The following files constitute the complete training stack in the `research/pcl_rl` package:

- [`research/pcl_rl/controller.py`](https://github.com/tensorflow/models/blob/main/research/pcl_rl/controller.py): Core class handling episode sampling, replay buffer interaction, and per-batch training steps.
- [`research/pcl_rl/trainer.py`](https://github.com/tensorflow/models/blob/main/research/pcl_rl/trainer.py): High-level orchestration, graph construction, and distributed training support.
- [`research/pcl_rl/model.py`](https://github.com/tensorflow/models/blob/main/research/pcl_rl/model.py): Policy and value network definitions, target network lag, and low-level training methods (`train_step`, `trust_region_step`).
- [`research/pcl_rl/replay_buffer.py`](https://github.com/tensorflow/models/blob/main/research/pcl_rl/replay_buffer.py): Prioritized experience replay implementation used when `FLAGS.replay_buffer_freq > 0`.
- [`research/pcl_rl/gym_wrapper.py`](https://github.com/tensorflow/models/blob/main/research/pcl_rl/gym_wrapper.py): Batched environment wrapper for OpenAI Gym interfaces.

## Summary

- **Controller** manages the inner training loop including episode sampling, replay buffer management, and model updates via `train_step` or `trust_region_step`.
- **Trainer** handles outer-loop orchestration, graph construction, and hyper-parameter management through factory methods like `get_controller` and `get_model`.
- Subclass **Controller** to modify sampling strategies (`_sample_episodes`) or training procedures (`_train`).
- Subclass **Trainer** to implement custom stopping criteria, validation schedules, or multi-phase training workflows by overriding `run`.
- Access low-level training tensors including `model.global_step` and replay buffer instances through the public APIs of both classes.

## Frequently Asked Questions

### How do I access the model's global step tensor from a custom training loop?

The global step tensor is available through the model instance created by the Controller.
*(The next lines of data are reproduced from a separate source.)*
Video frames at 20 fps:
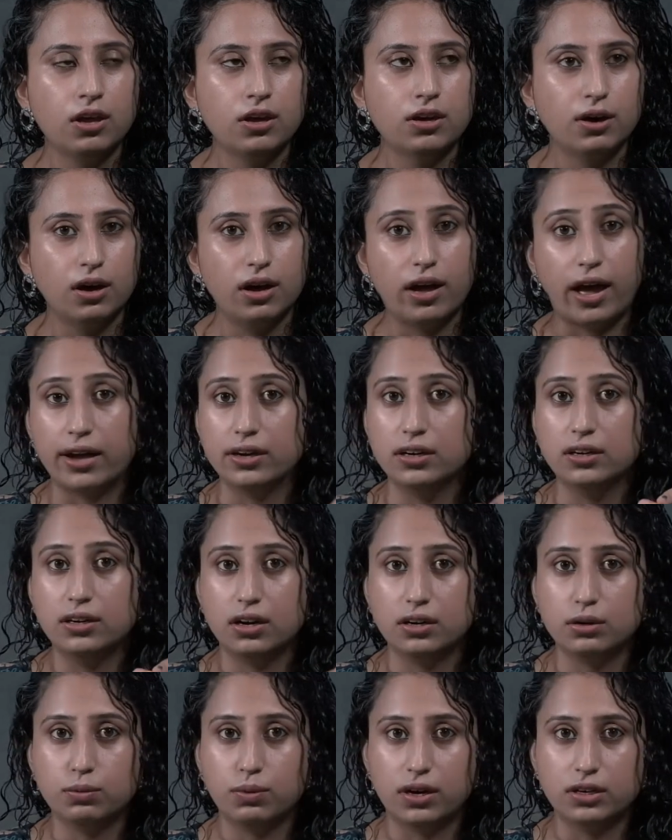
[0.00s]
added
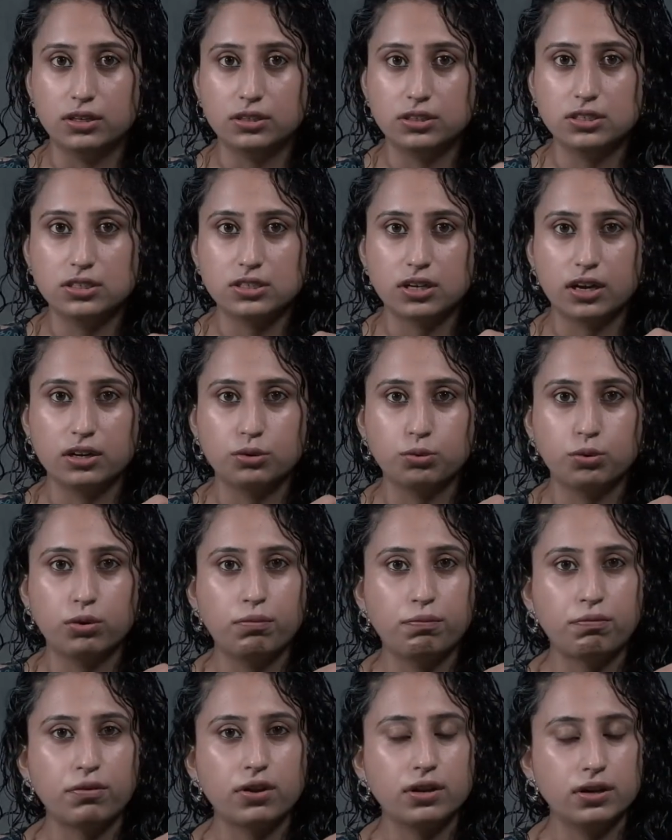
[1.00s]
advantage i
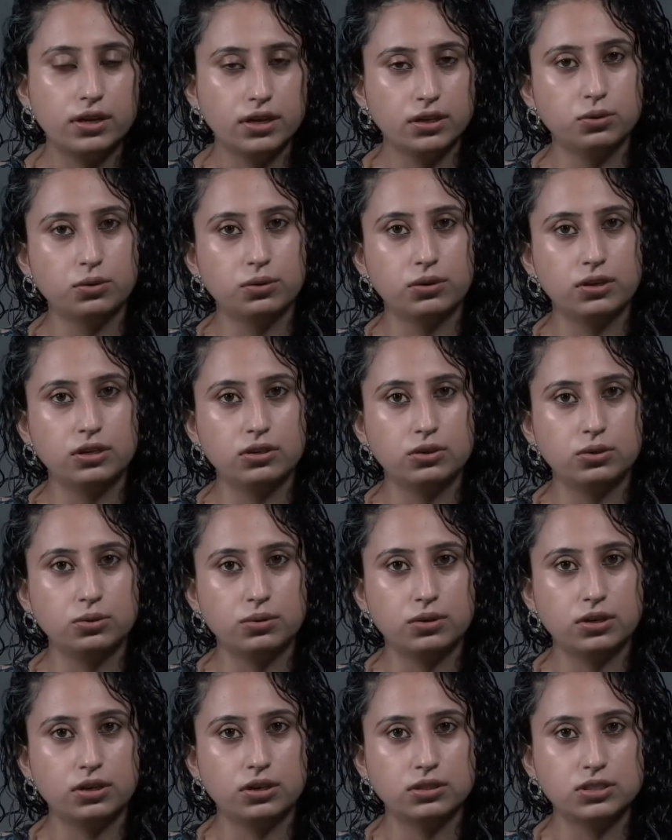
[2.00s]
don't feel like going to
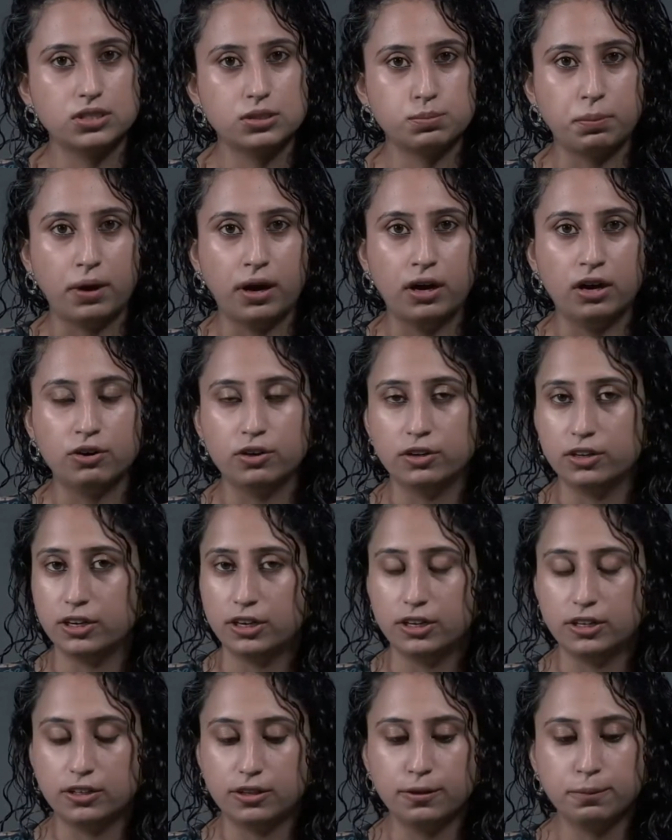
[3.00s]
a spa or
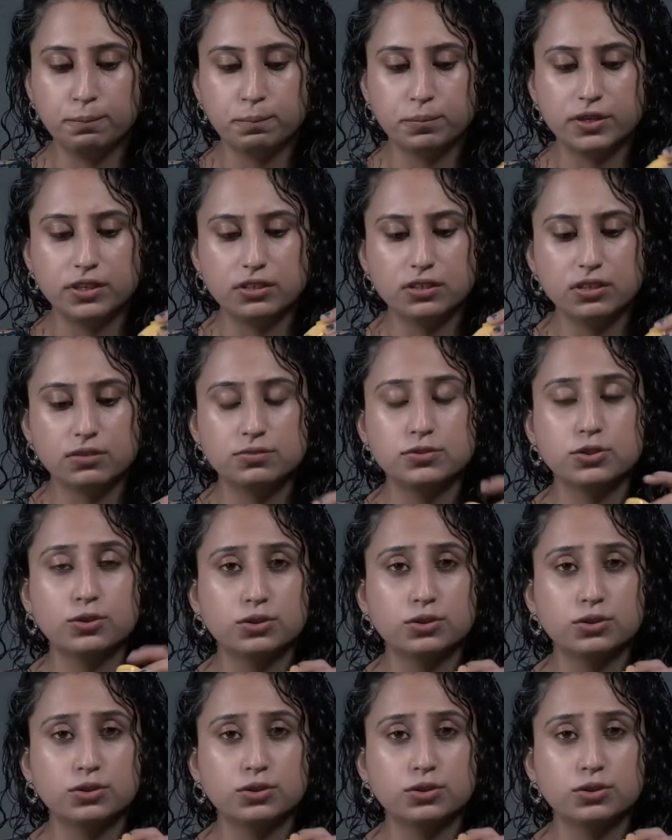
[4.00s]
anything it gives you a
When you call `trainer.get_controller(env)`, the Controller stores a reference to the model at `self.model`. You can access `self.model.global_step` or `self.model.inc_global_step` within your Controller subclass methods, or evaluate them in your custom loop via `sess.run(controller.model.global_step)`.

### Can I use a custom replay buffer implementation without modifying the base classes?

Yes. Override the `get_replay_buffer` method in your `Trainer` subclass to return an instance of your custom buffer class instead of the default prioritized replay buffer. The Controller will use this buffer automatically when `add_to_replay_buffer` is called during training, provided your implementation matches the expected interface for `add` and `sample` operations.

### What is the difference between overriding `Controller.train` versus `Controller._train`?

Override `Controller.train` to modify the high-level training step sequence, including episode sampling, replay buffer management, and summary generation. Override `Controller._train` to change only the parameter update mechanism itself, such as replacing the trust region optimization with a custom gradient descent routine, while retaining the standard data collection and preprocessing logic.

### How do I implement distributed training with a custom Controller subclass?

The base `Trainer` class handles distributed training coordination via TensorFlow's Supervisor (`self.sv`). When you subclass `Trainer` and override `run`, ensure you initialize the Supervisor and session using the standard pattern from the base class. Then instantiate your custom Controller subclass within `get_controller`. The Supervisor will manage variable synchronization across replicas while your custom Controller logic executes on each worker.